- _Exercise instructions_: Your copy should match the records exactly, apart from the pictures, which stay out.

━━━━━ The records ━━━━━

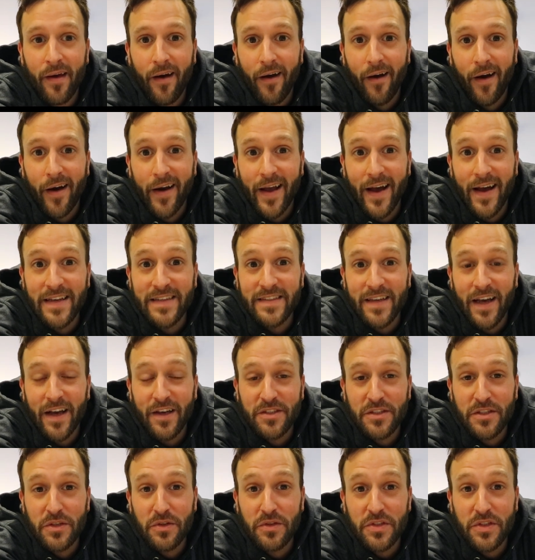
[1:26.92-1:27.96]
All right, guys, I'll
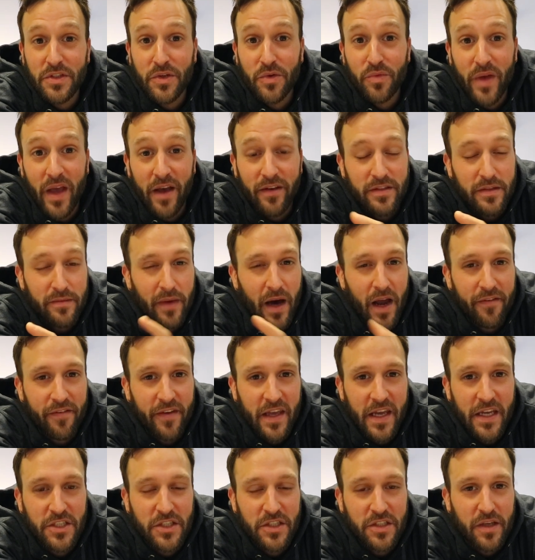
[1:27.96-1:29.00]
see you soon. We have some
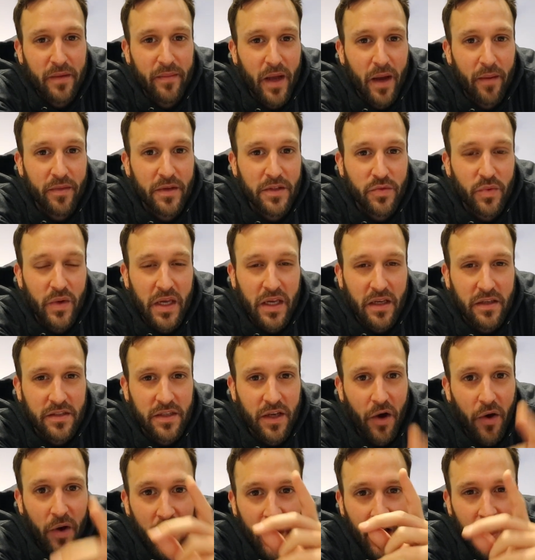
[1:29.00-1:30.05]
modifications coming up this week,
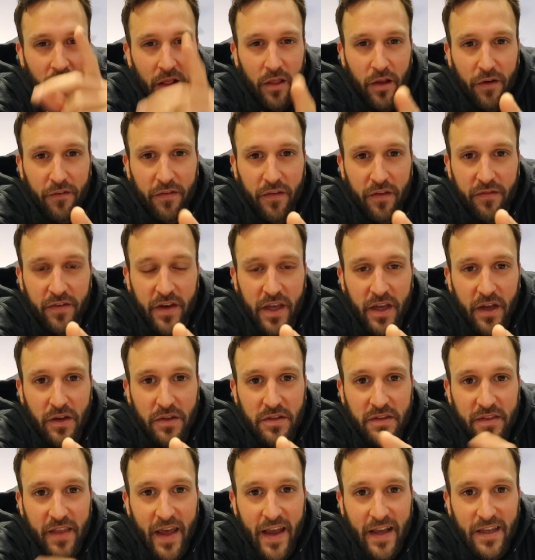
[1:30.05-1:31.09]
so look for the
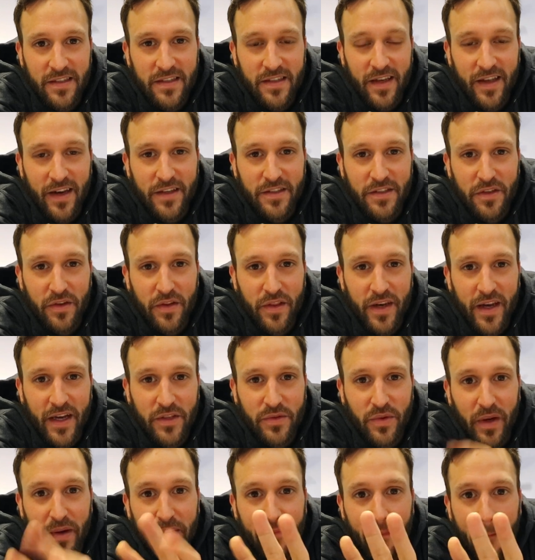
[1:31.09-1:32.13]
videos. Thanks, and I'll see you in the next
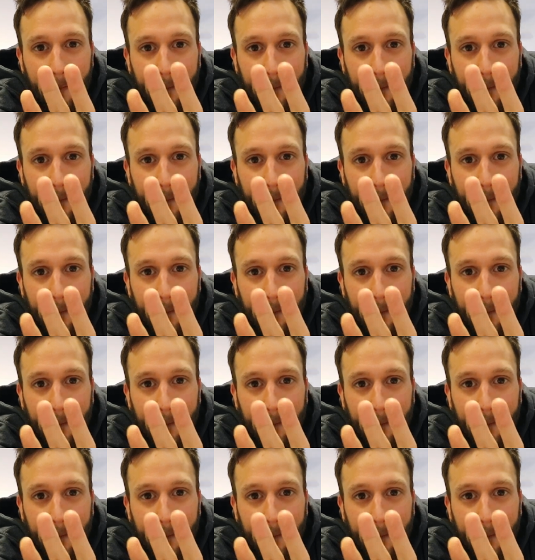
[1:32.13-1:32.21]
one.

━━━━━

- _Your response_:
[1:26.92-1:27.96]
All right, guys, I'll
[1:27.96-1:29.00]
see you soon. We have some
[1:29.00-1:30.05]
modifications coming up this week,
[1:30.05-1:31.09]
so look for the
[1:31.09-1:32.13]
videos. Thanks, and I'll see you in the next
[1:32.13-1:32.21]
one.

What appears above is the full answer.